- Brief -
Down to the last line, set down the material below exactly; skip the pictures.

━━ Record extracts

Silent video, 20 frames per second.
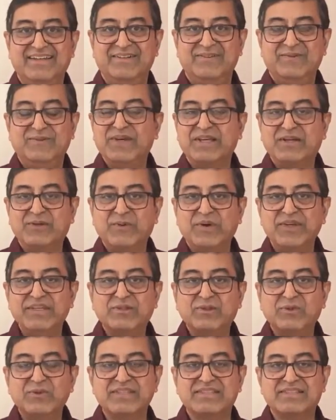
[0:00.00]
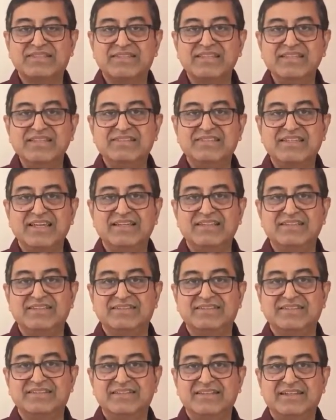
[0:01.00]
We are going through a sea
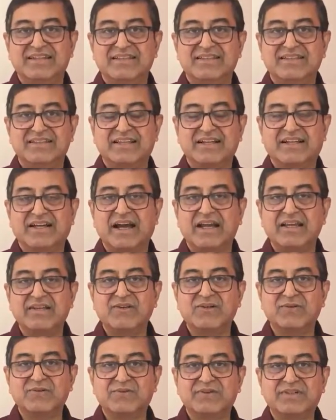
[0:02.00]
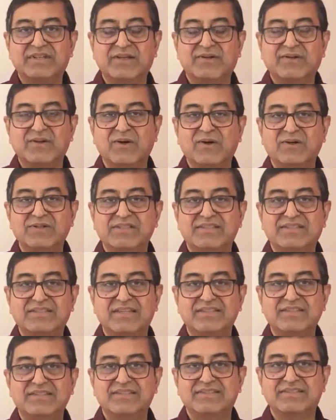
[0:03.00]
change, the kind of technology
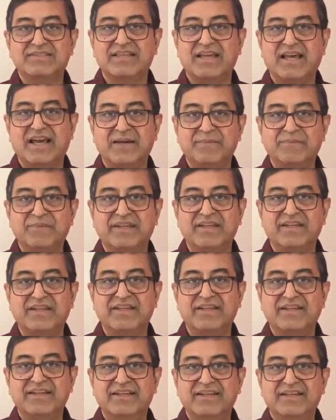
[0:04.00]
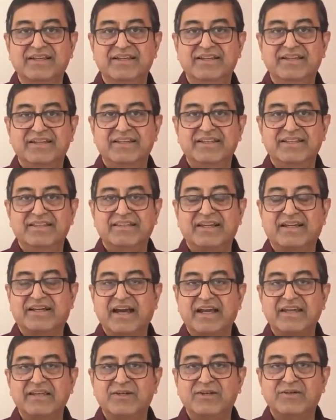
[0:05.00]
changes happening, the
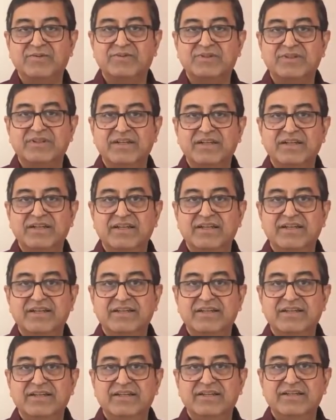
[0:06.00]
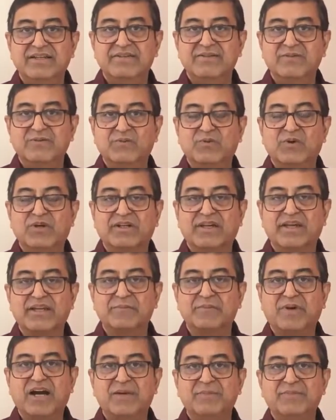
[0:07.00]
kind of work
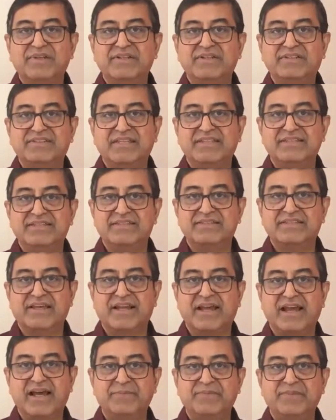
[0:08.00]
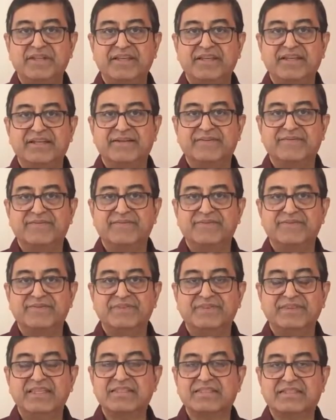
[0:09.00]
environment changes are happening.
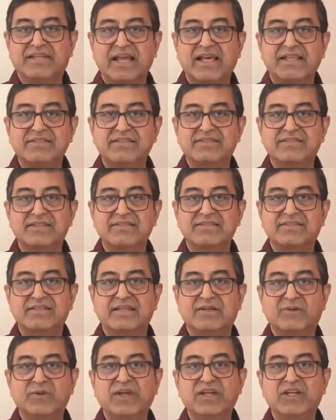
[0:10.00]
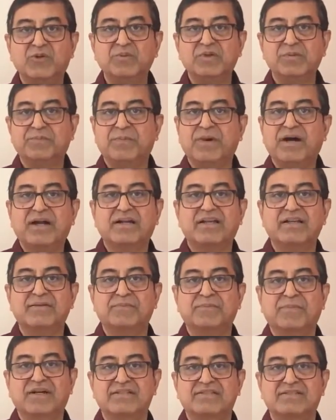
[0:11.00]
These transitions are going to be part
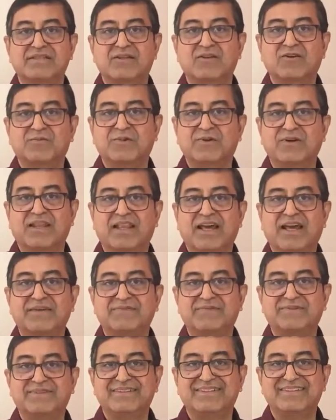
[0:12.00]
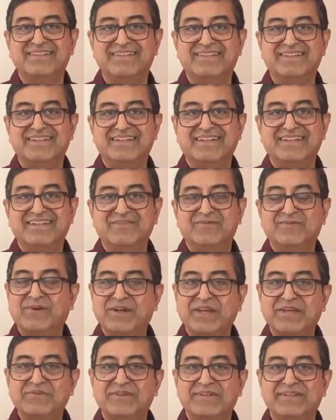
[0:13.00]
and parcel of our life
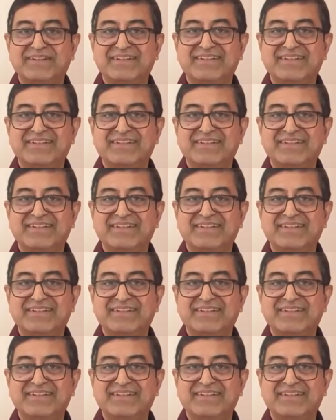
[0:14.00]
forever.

━━━━

- Written response -
Silent video, 20 frames per second.
[0:00.00]
[0:01.00]
We are going through a sea
[0:02.00]
[0:03.00]
change, the kind of technology
[0:04.00]
[0:05.00]
changes happening, the
[0:06.00]
[0:07.00]
kind of work
[0:08.00]
[0:09.00]
environment changes are happening.
[0:10.00]
[0:11.00]
These transitions are going to be part
[0:12.00]
[0:13.00]
and parcel of our life
[0:14.00]
forever.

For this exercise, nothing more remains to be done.